本作の主人公で元の世界ではゲームクリエイターをしていたが、自分の作ったゲームによく似た世界へ微妙に若返りつつ転移してしまう。

好奇心旺盛な性格で行動より思考を優先するタイプ。

連れ合いの機巧姫は葵の君。

葵の君(あおいのきみ)

主人公の連れ合い(パートナー)である機巧姫。髪の色が銘と同じ葵色で胸の真ん中に同色の勾玉が埋め込まれている。

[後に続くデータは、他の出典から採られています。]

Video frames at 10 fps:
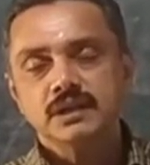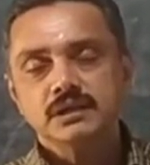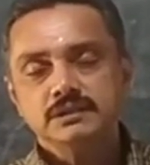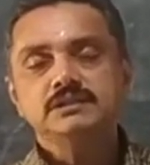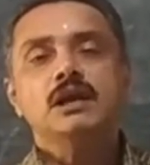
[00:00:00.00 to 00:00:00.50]

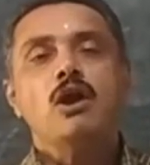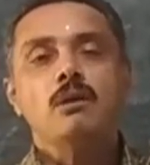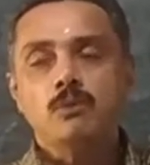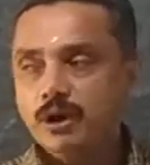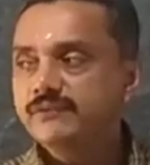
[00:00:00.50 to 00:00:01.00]
These are all
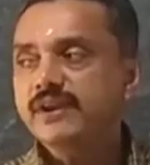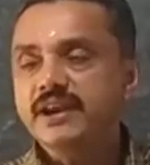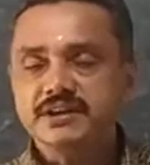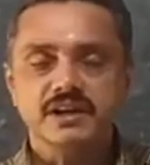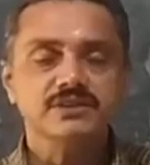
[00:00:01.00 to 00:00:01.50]

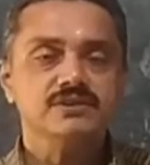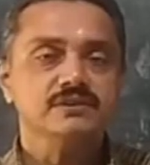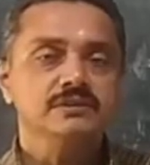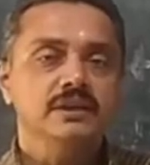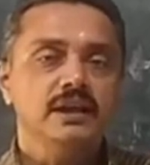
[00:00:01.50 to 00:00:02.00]

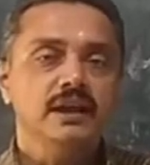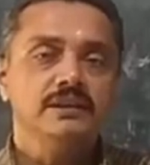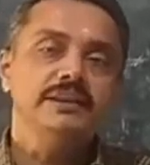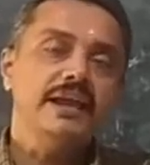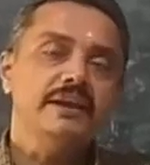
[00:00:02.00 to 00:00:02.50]
modifications.
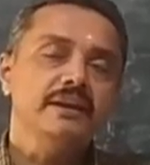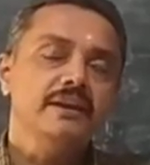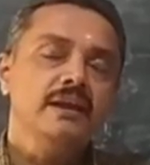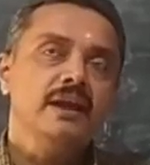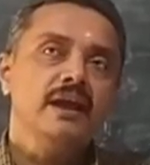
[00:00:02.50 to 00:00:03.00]

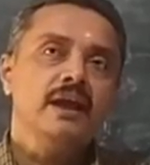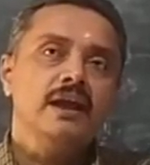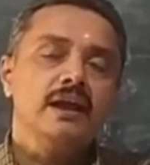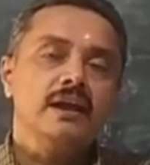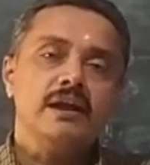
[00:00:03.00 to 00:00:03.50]
Then
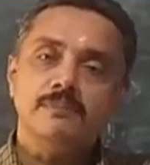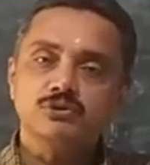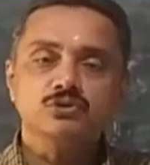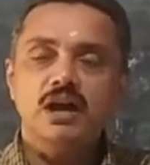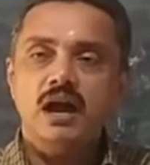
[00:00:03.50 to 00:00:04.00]
comes
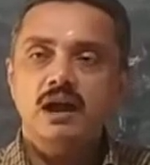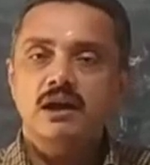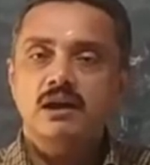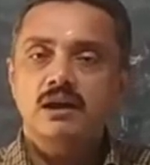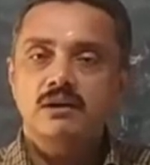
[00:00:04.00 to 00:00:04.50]
to
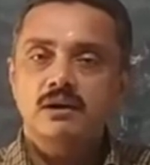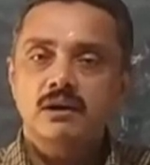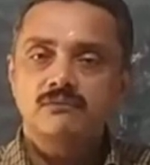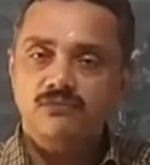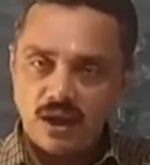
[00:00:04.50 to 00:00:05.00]
the
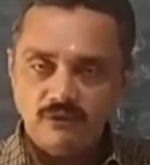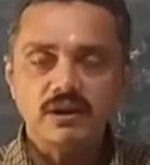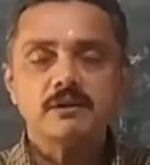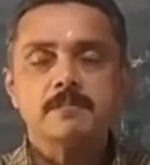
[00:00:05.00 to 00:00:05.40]
flower.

人形としては最上位の存在で、外見や行動など、ほとんど人間と変わりがない。

主人公のことを第一に考え、そのために行動をする。

淡渕澪(あわぶち・みお)

関谷国の藤川家に仕える知行三百石持ちの侍で操心館に所属する候補生の一人。水縹の君を所有しているが連れ合いとして認められてはいない。

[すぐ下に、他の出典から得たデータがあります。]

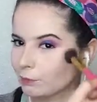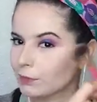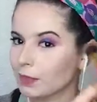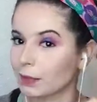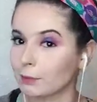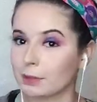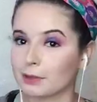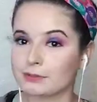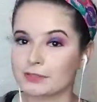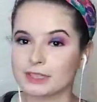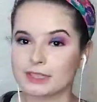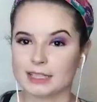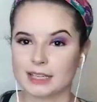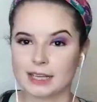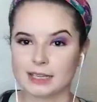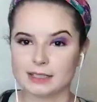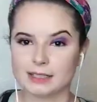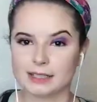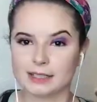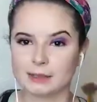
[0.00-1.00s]
I'm obviously
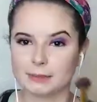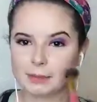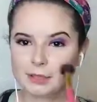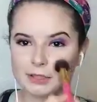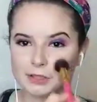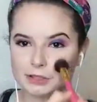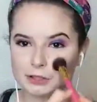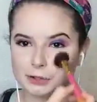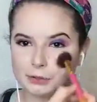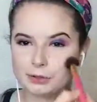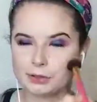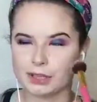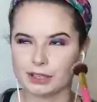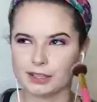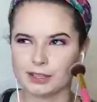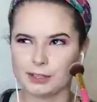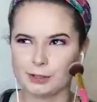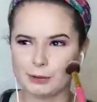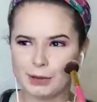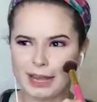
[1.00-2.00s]
18 because I
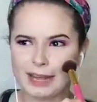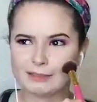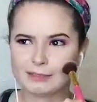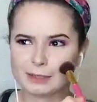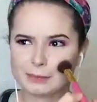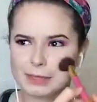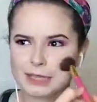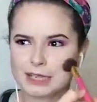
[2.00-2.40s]
think you have to be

人とは異なる八岐と呼ばれる種族の一つ、木霊に連なっており、癒しの術を得意とする。また動物や植物ともある程度の意思疎通ができる。

大平不動(おおひら・ふどう)

操心館に所属する候補生の一人で八岐の鬼の一族に連なる。

八岐の中でも鬼は特に身体能力に優れており、戦うことを至上の喜びとしている。不動にもその傾向があり、強くなるために自己研鑽を怠らない。

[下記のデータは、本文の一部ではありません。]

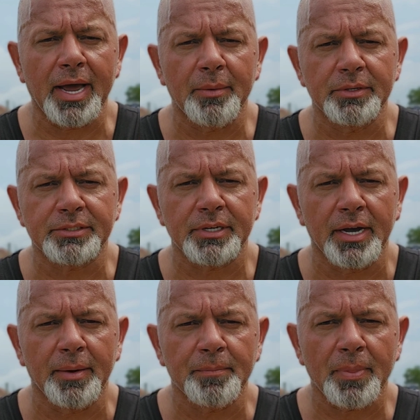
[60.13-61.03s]
I was
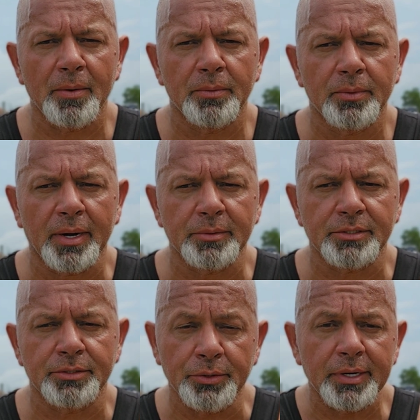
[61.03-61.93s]

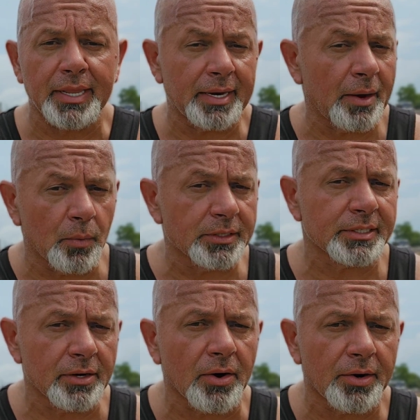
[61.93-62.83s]
doing that and I
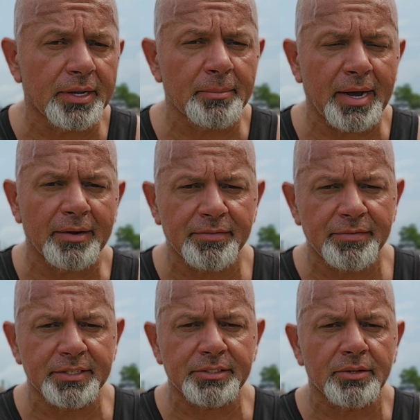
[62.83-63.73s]
wasn't guarding my
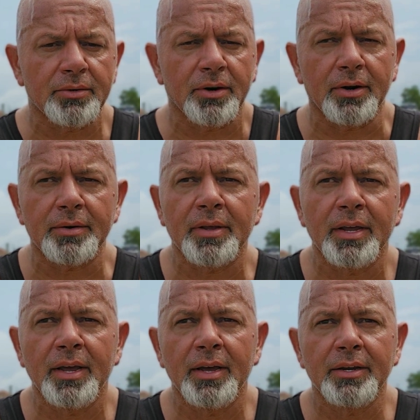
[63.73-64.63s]
physical heart,
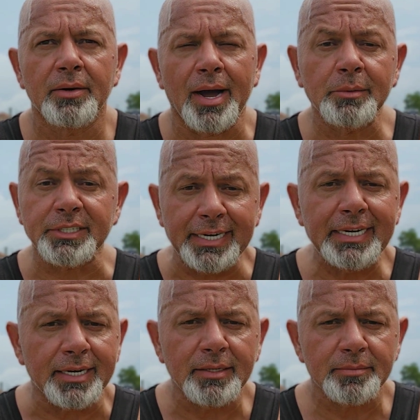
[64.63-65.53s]
you know, I was
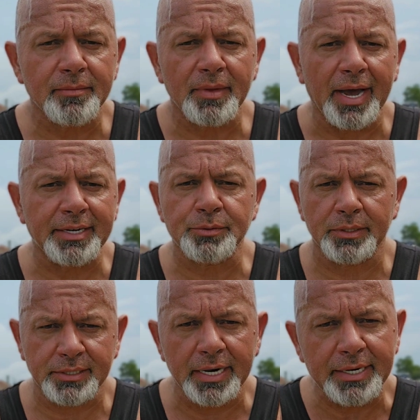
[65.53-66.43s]
eating, I just
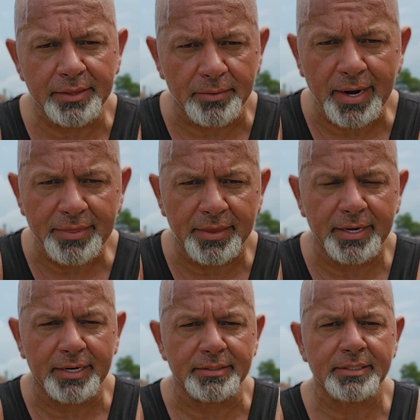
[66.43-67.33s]
wasn't eating the right
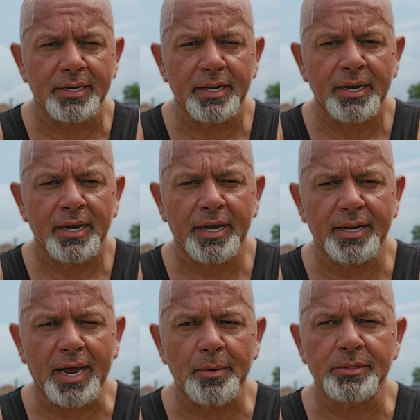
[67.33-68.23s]
things.
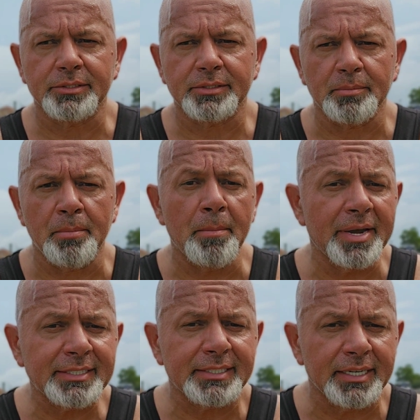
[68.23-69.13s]
And I was
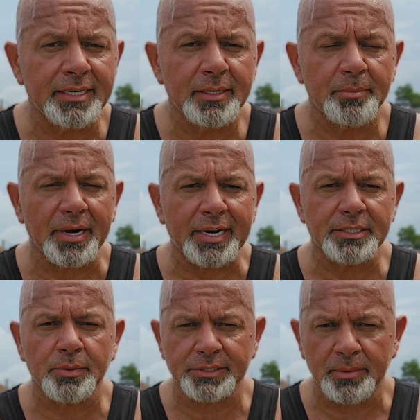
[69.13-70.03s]
busy, but I
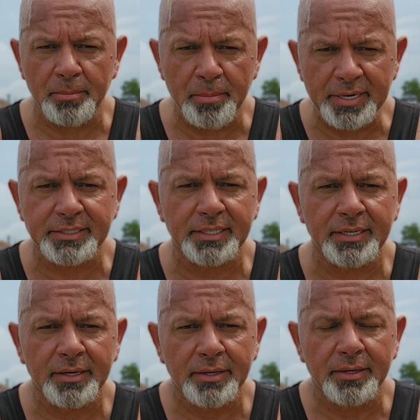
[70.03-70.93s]
just wasn't busy
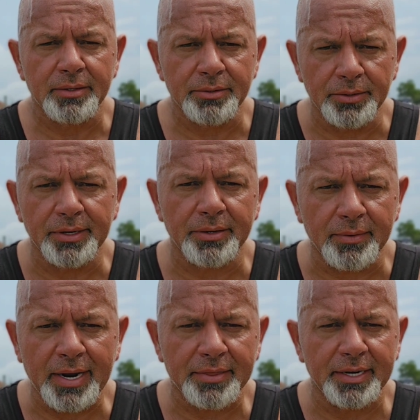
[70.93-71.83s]
doing the
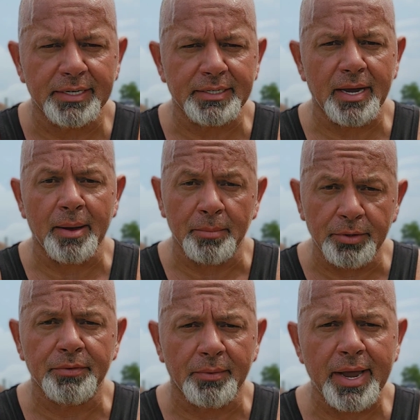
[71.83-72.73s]
right things. I
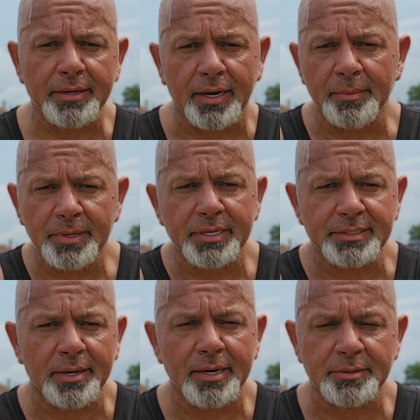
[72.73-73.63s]
moved around a lot because
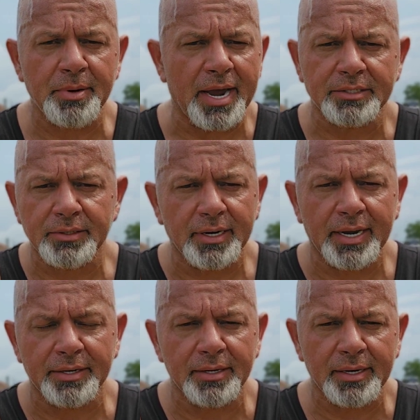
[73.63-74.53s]
I was pastoring,
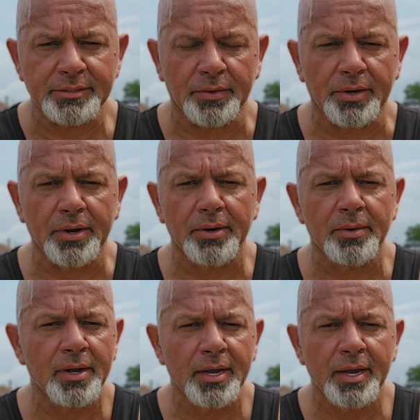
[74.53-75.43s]
I was on the go,
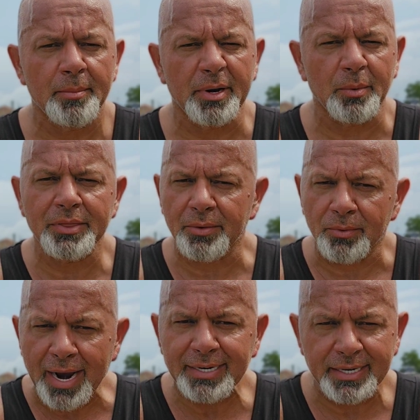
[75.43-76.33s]
but it wasn't the
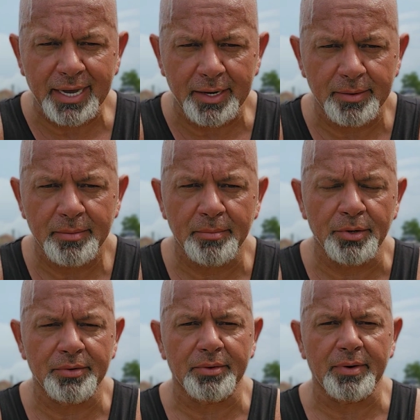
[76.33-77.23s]
right kind of
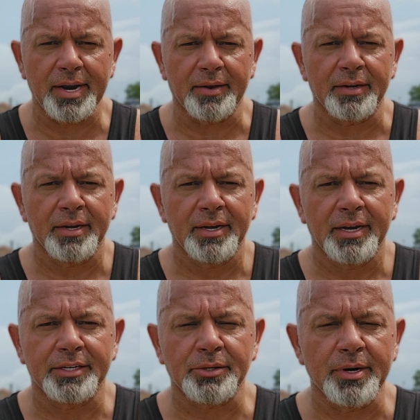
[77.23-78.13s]
moving around.
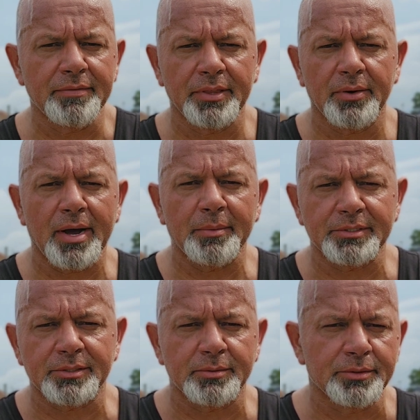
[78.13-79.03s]
And so even though I
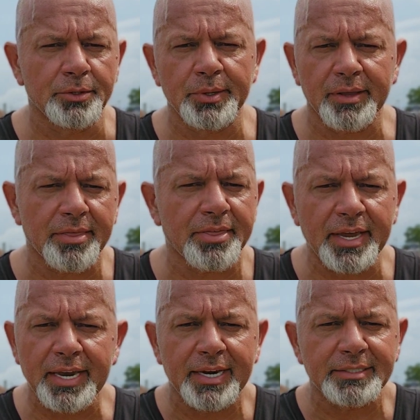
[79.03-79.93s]
was doing
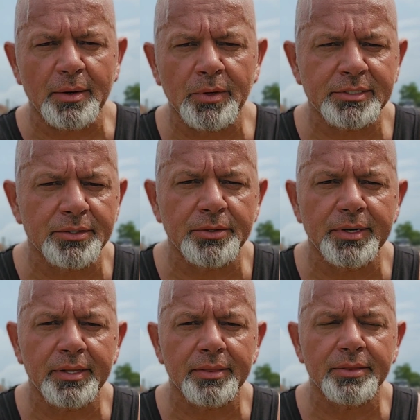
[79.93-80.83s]
things, I wasn't
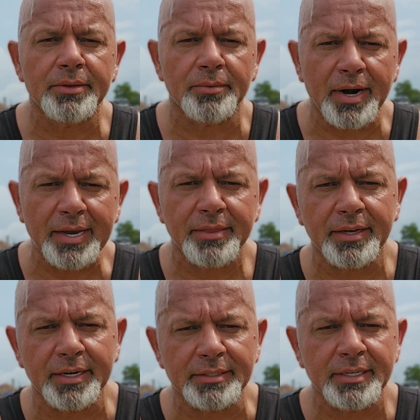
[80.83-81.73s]
doing the right
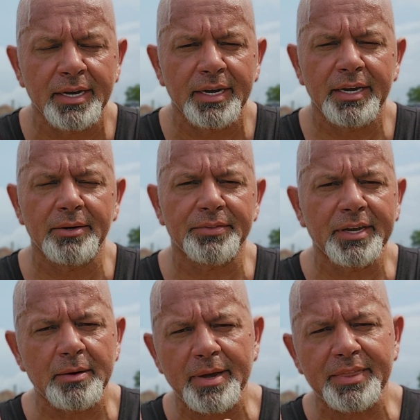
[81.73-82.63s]
things. You know,
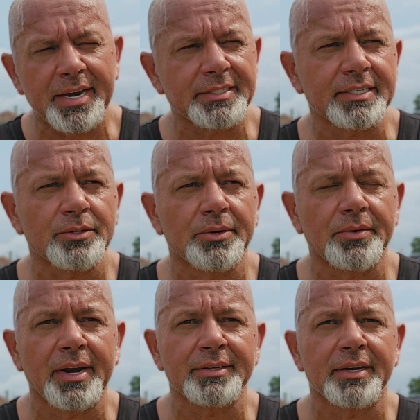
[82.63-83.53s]
thinking about that as I was going
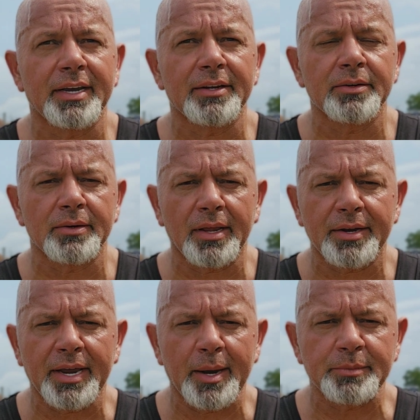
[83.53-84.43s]
around today, you know, a lot
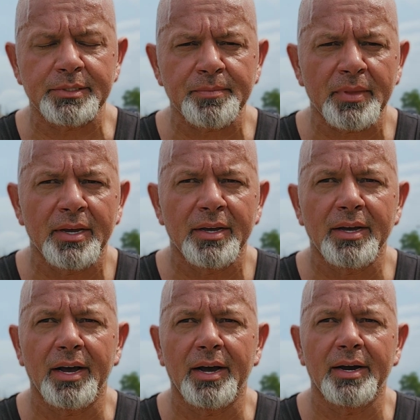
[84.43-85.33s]
of times,
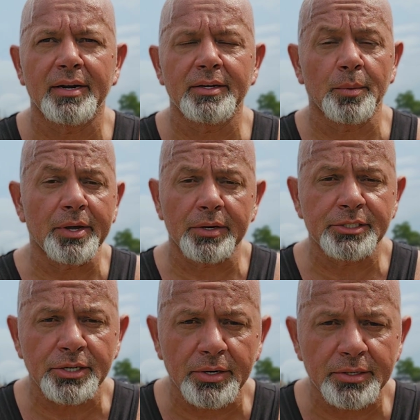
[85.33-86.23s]
you know, we go to
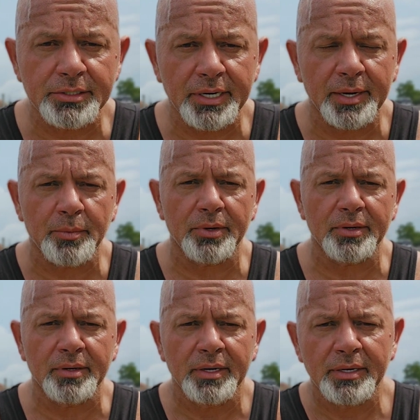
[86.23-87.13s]
church and
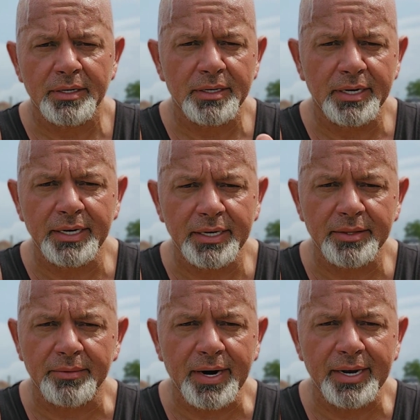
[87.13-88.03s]
we're
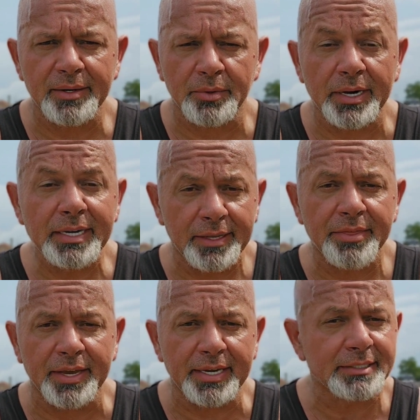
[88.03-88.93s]
eating
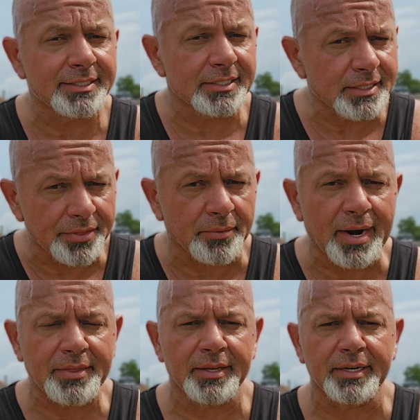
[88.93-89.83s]
things. It's just not the
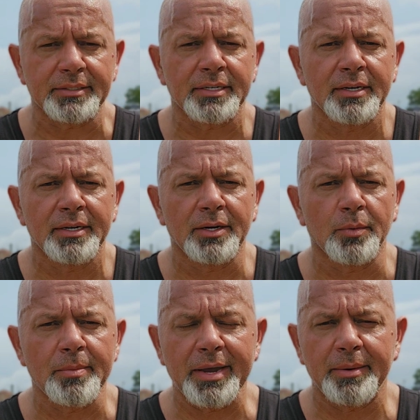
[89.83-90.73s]
right things. You know,
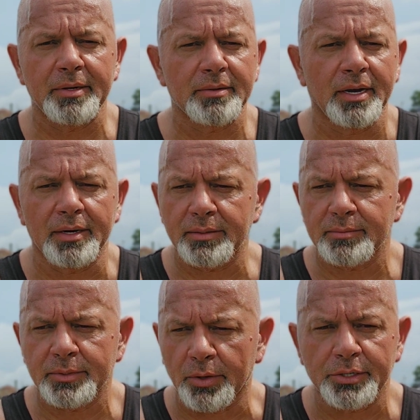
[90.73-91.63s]
we may
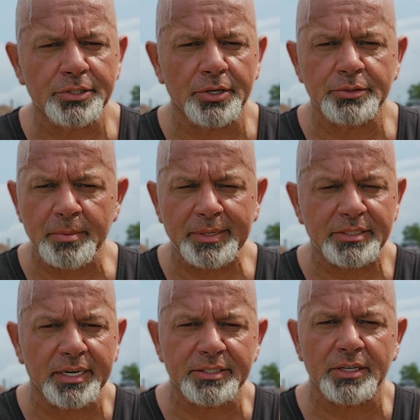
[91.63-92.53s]
go to church, we may
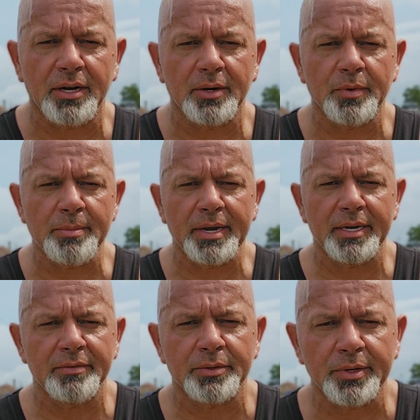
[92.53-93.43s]
sing a song, we may
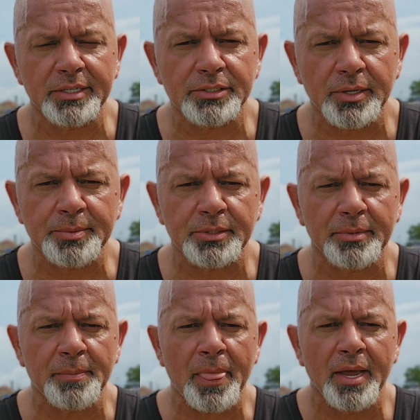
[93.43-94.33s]
even read scripture, but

直情的で考えるより先に体が動くタイプで、自分より強いと認めた相手に敬意を払う素直さを持つ。

紅寿(こうじゅ)

澪に仕える忍びで、八岐に連なる人狼の少女。オオカミによく似たケモノ耳と尻尾を有している。

人狼の身体能力は鬼と並ぶほど高く、その中でも敏捷性は特に優れている。忍びとしても有能。

現在は言葉を話せないもよう。

翠寿(すいじゅ)

澪に仕える忍びで、紅寿の妹。人狼特有のケモノ耳と尻尾を有する。

幼いながらも誰かに仕えて職務を果たしたいという心根を持つがいろいろと未熟。